A judge in Albany has ruled that New York State should recognize the marriages of same-sex couples whose ceremonies were performed out of state.
The decision, released this morning, comes in one of about half a dozen cases across the state that test whether local or state government must honor gay marriages or civil unions performed in other states or abroad. Judges to take up that question have ruled both ways.
The New York Legislature has not authorized same-sex marriage. And a landmark 2006 decision by the New York Court of Appeals held that the state Constitution does not provide same-sex couples with the right to marriage. But that decision did not say whether New York State should recognize same-sex marriages performed elsewhere.
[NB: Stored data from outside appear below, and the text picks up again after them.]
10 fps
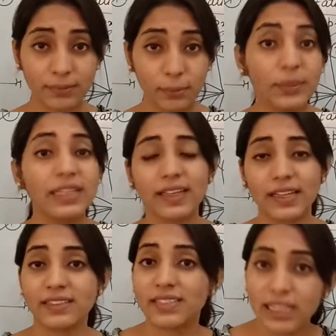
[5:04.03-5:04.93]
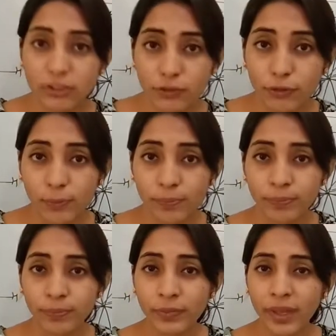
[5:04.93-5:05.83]
methane, CH4.
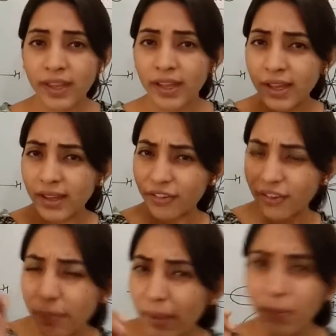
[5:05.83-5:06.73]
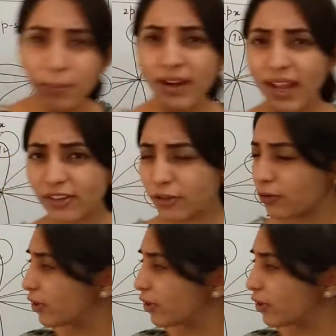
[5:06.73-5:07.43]
Remember I toldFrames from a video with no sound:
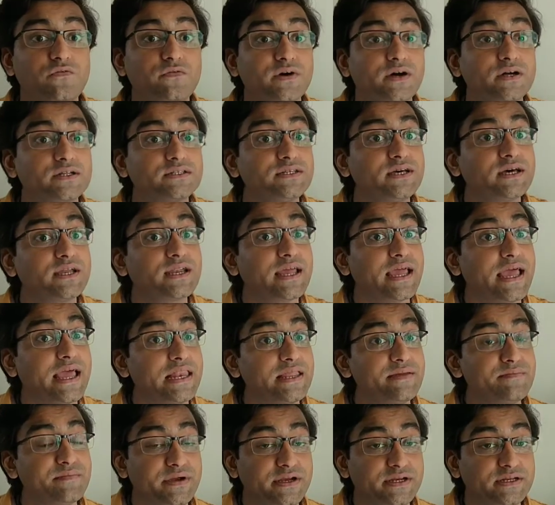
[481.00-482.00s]
of other
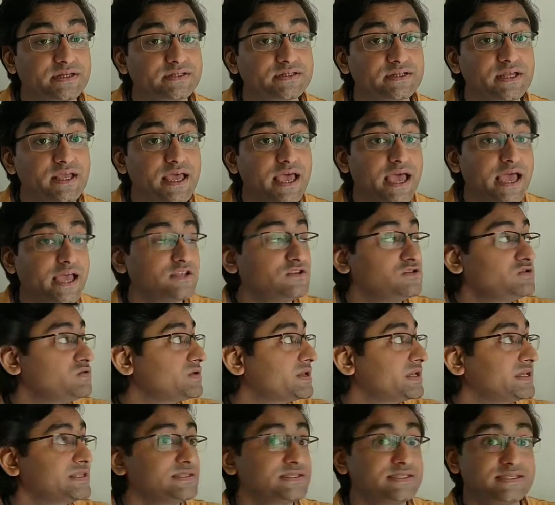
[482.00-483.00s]
elements as
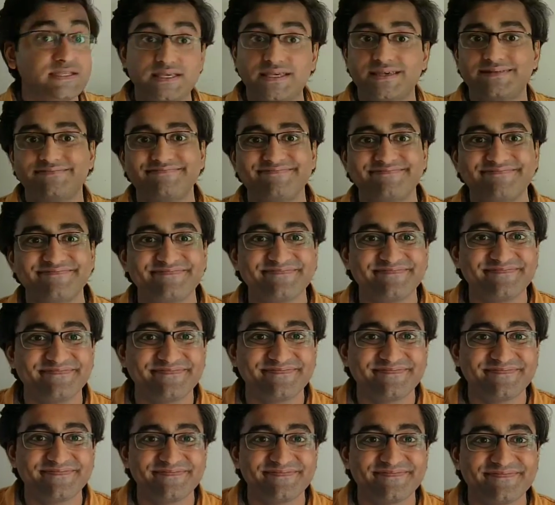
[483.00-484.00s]
you can see.
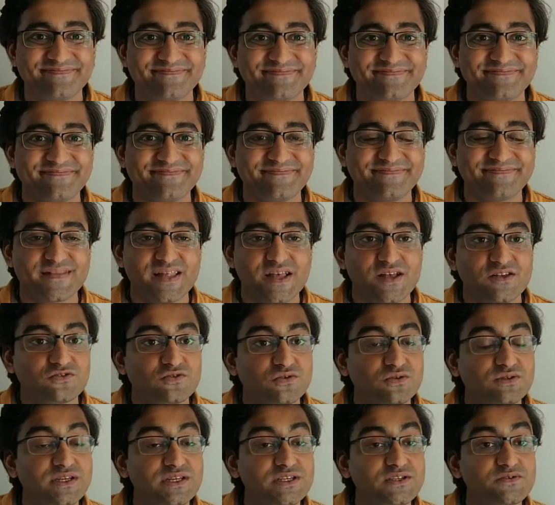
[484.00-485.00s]

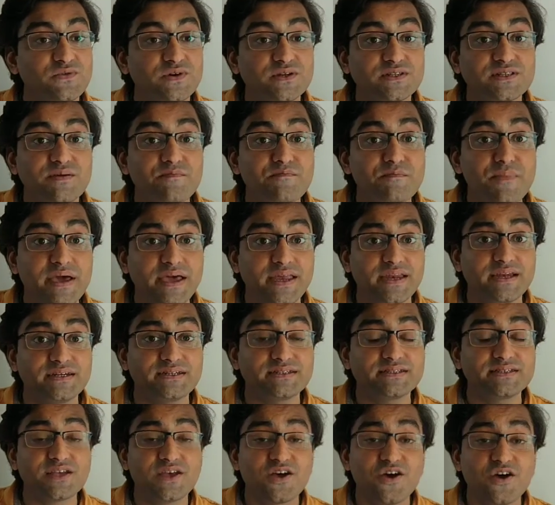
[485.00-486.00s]
So these were the
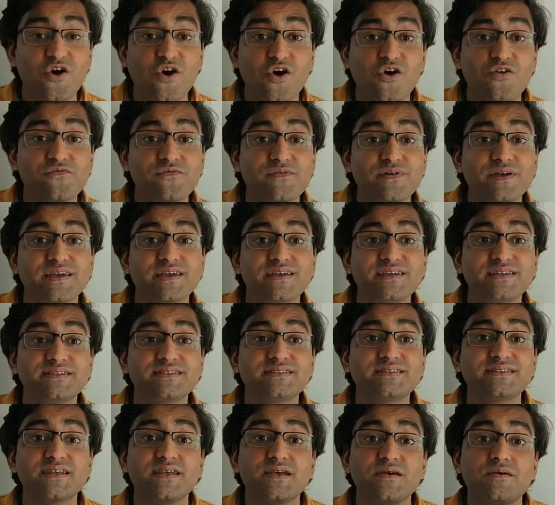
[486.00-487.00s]
merits of
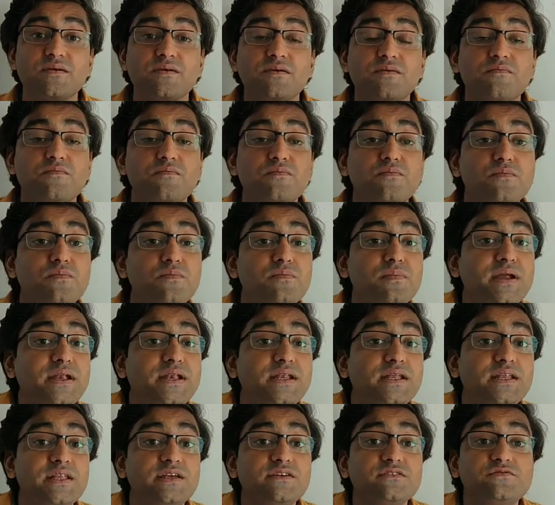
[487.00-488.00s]
his
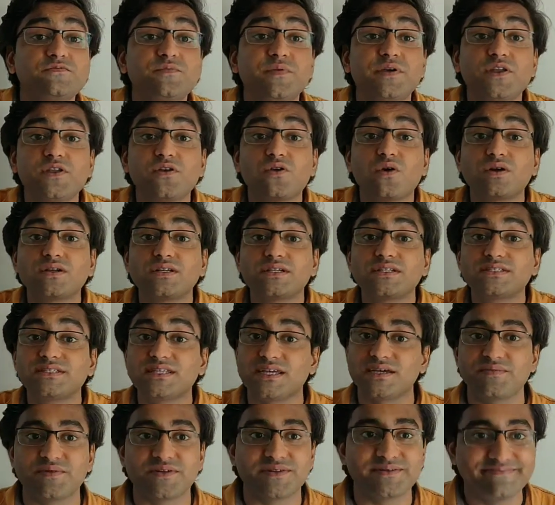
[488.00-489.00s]
Mendeleev's
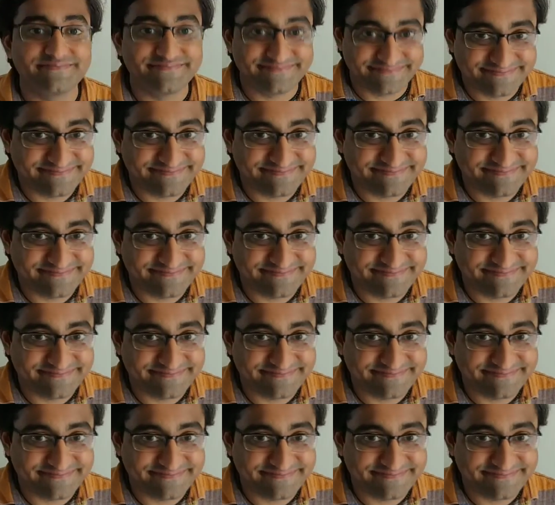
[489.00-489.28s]
periodic table.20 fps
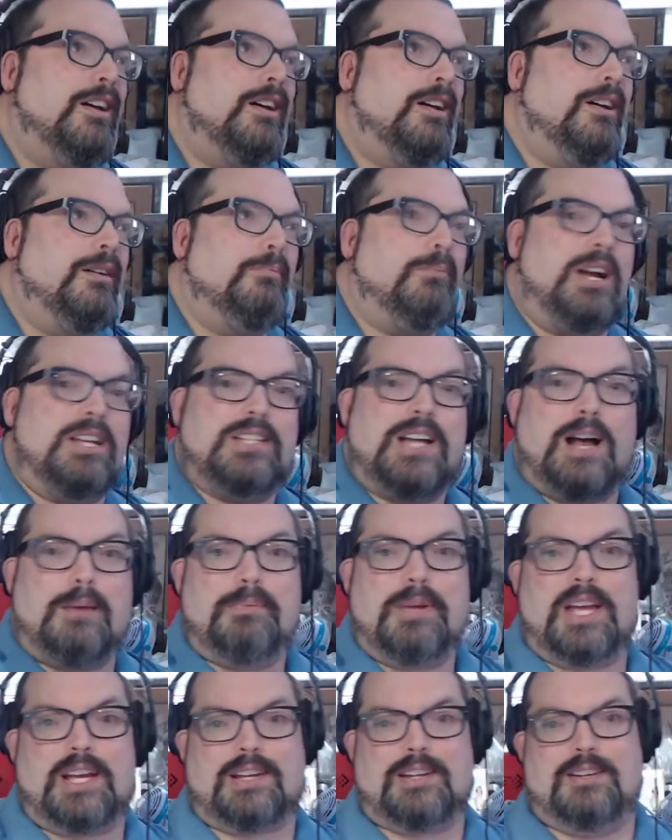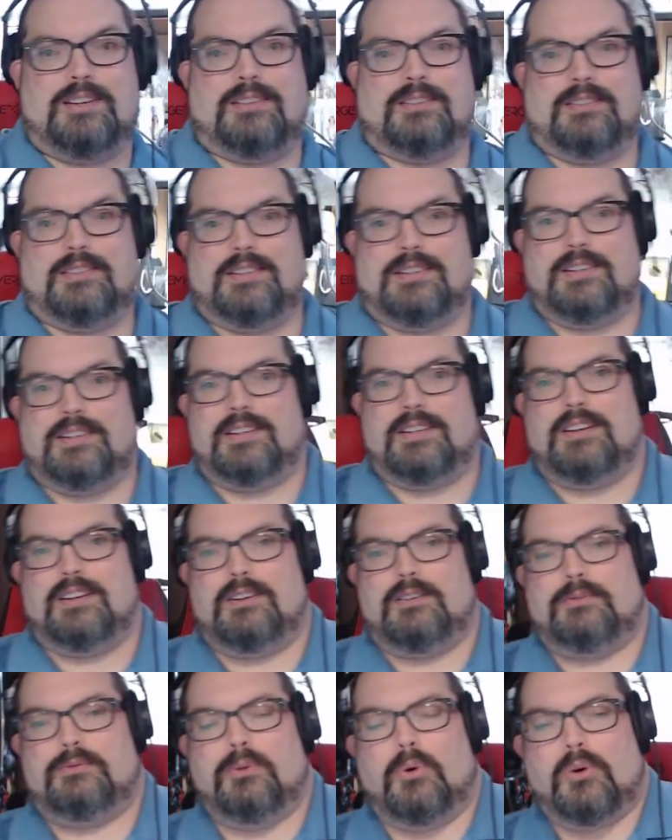my top pick
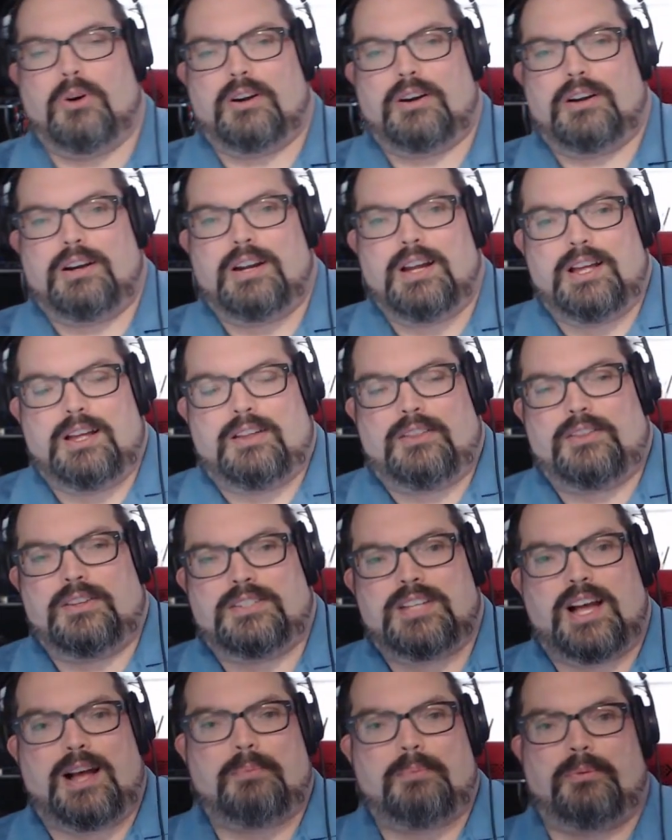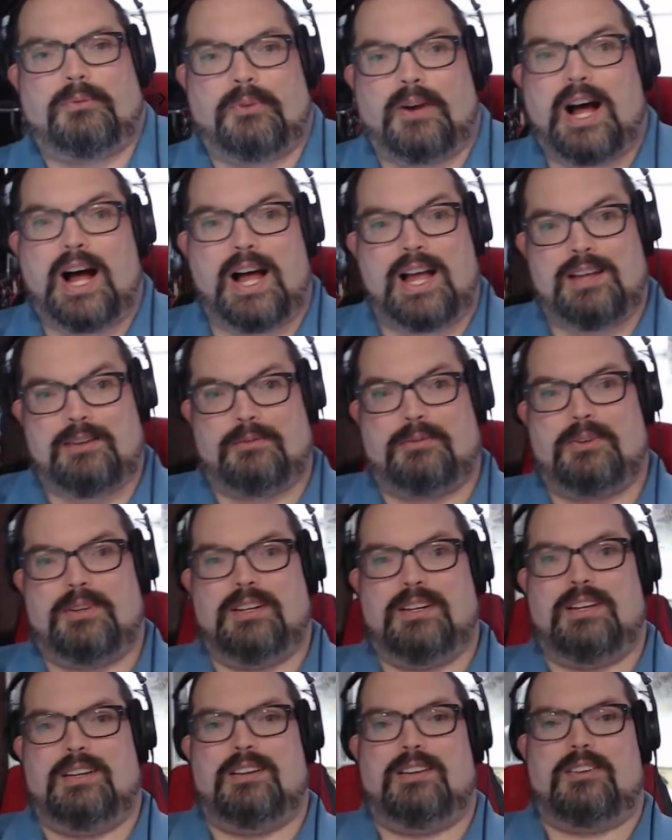for the top five
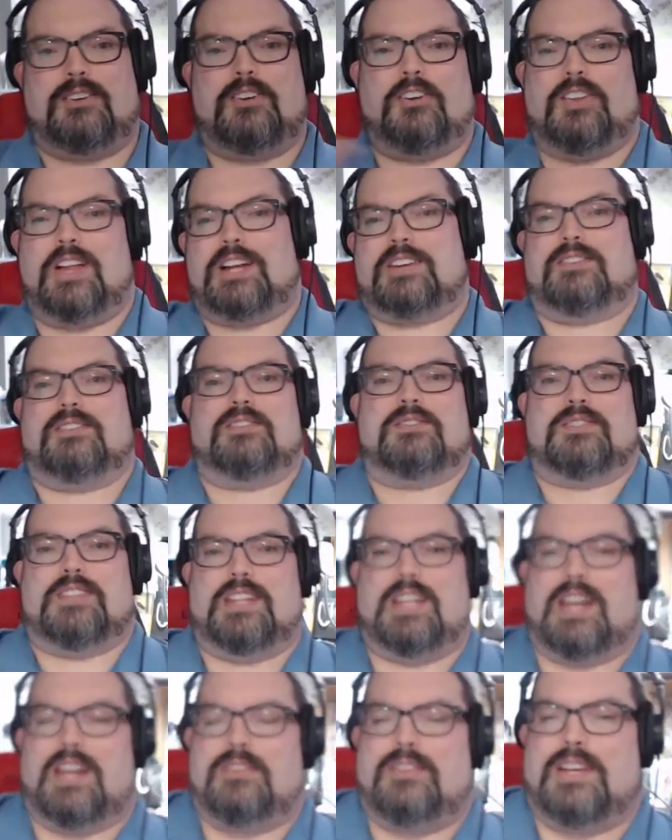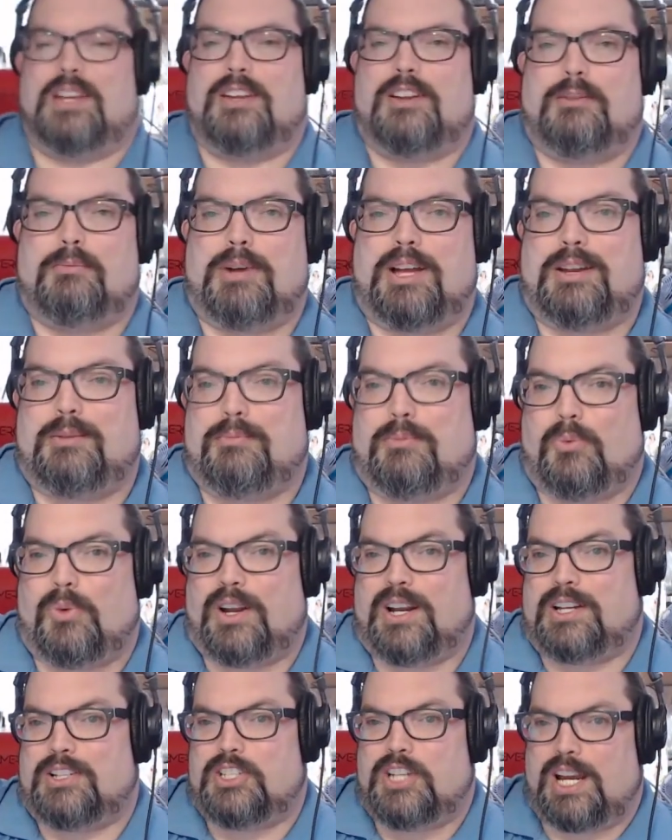collections that I think you might want
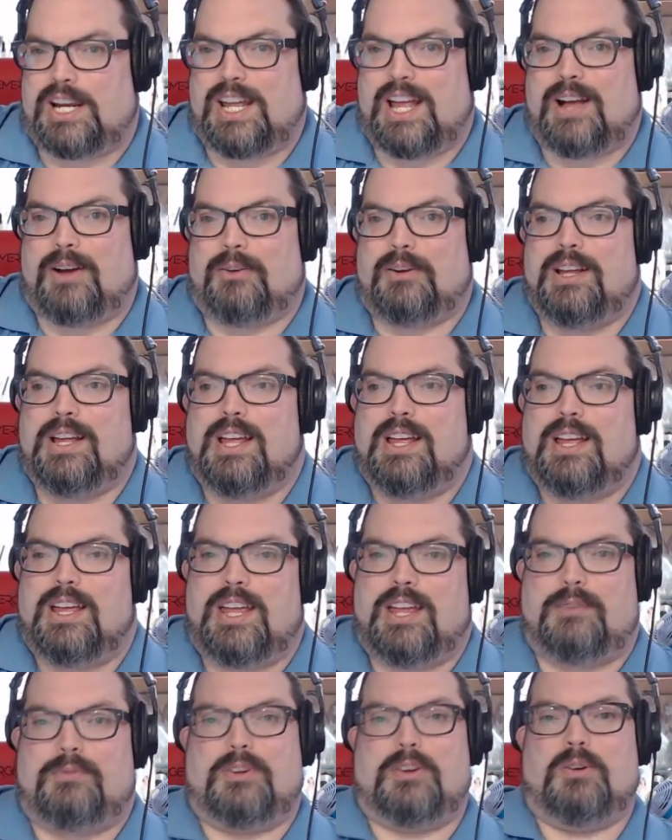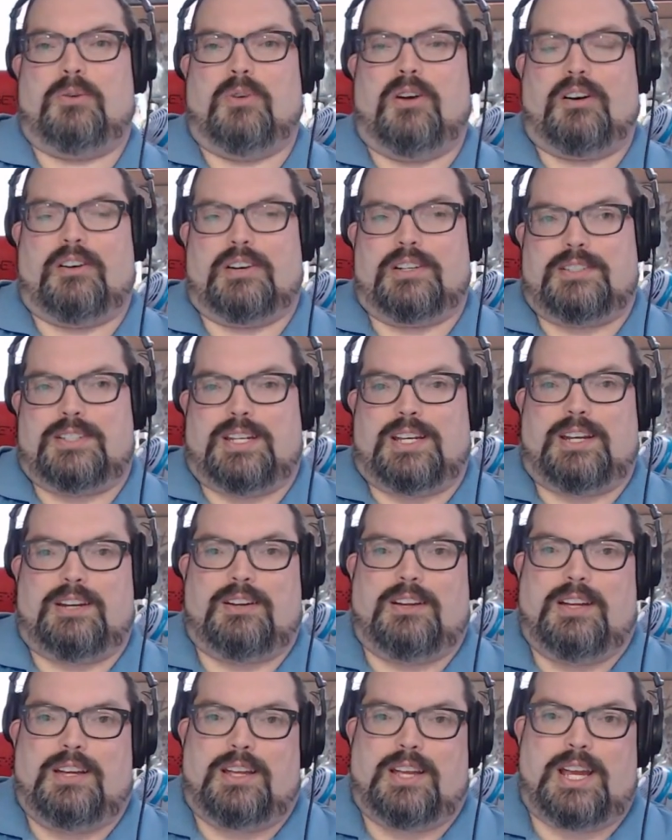to check out if you are indeed
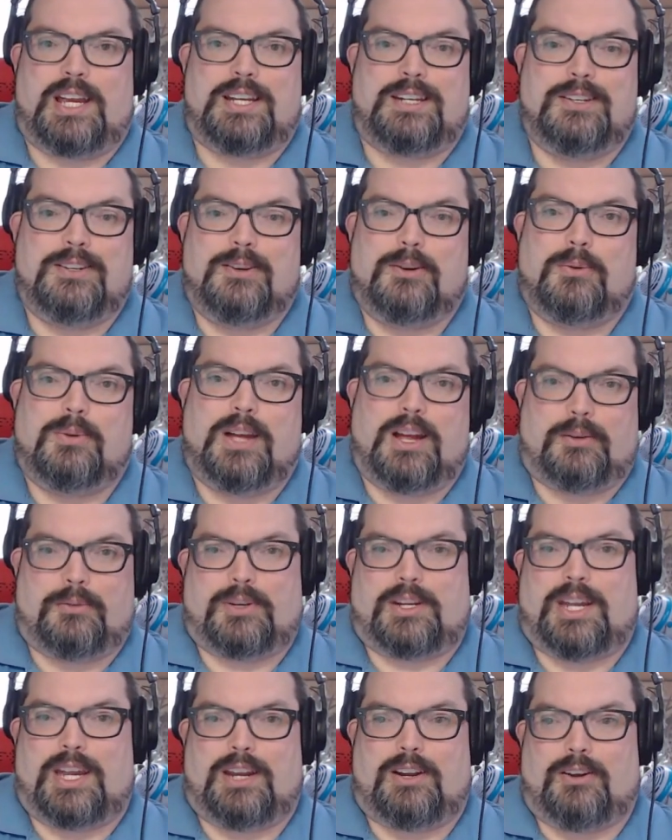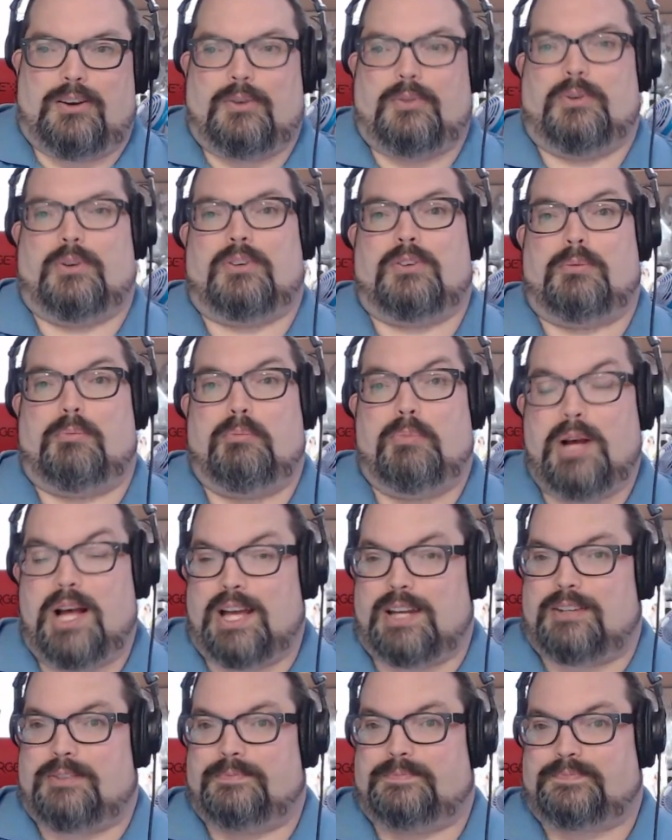a new Evercade owner. But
The decision today by Judge Thomas McNamara held that state employees who entered into same-sex marriages out of state should be treated as married for the purposes of collecting benefits under the New York State Retirement System. The decision upholds a 2004 policy of the comptroller’s office. That policy was challenged by a Scottsdale, Az.-based organization that opposes same-sex marriage, the Alliance Defense Fund, following the 2006 ruling on same-sex marriage in New York State.
Judge McNamara ruled that the principal of comity required that New York recognize marriages performed elsewhere even though those marriages cannot be performed in New York. The decision today does not explicitly cover civil unions.